### To do
Before copying, remove every picture, and then repeat all entries below precisely as written.

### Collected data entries
◆ ◆ ◆ ◆ ◆ ◆ ◆

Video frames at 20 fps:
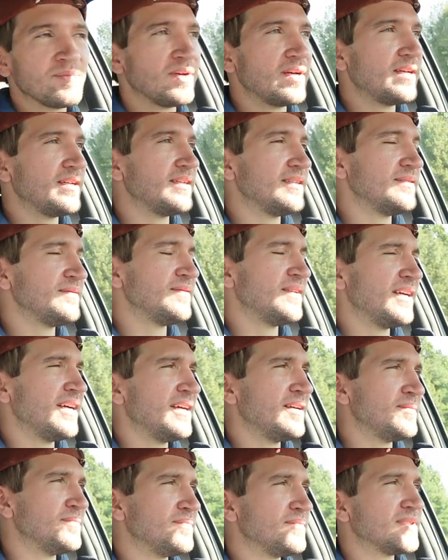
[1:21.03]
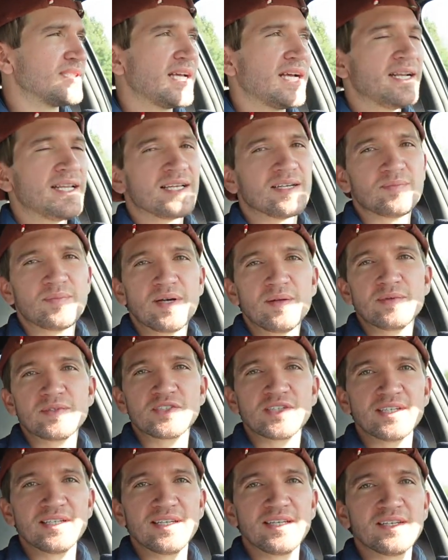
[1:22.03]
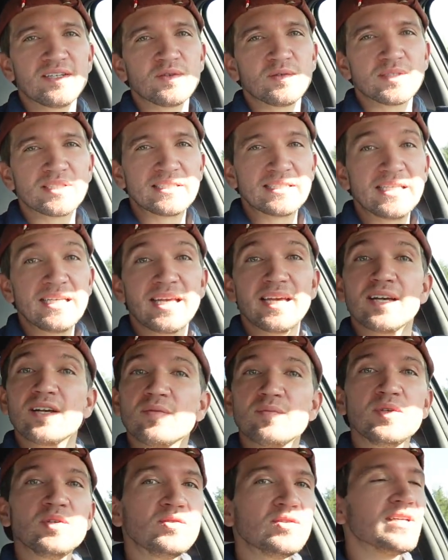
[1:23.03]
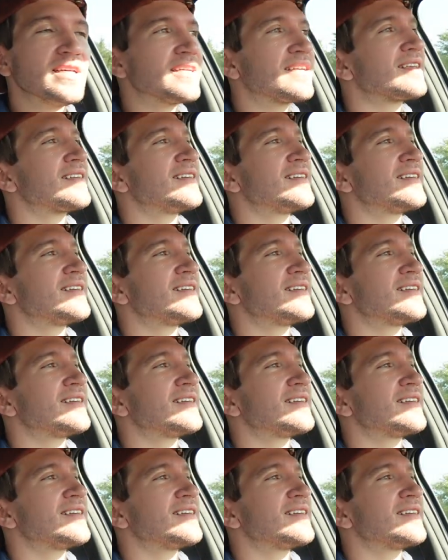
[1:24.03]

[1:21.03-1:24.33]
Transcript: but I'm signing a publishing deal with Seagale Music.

◆ ◆ ◆ ◆ ◆ ◆ ◆

### Your solution
Video frames at 20 fps:
[1:21.03]
[1:22.03]
[1:23.03]
[1:24.03]

[1:21.03-1:24.33]
Transcript: but I'm signing a publishing deal with Seagale Music.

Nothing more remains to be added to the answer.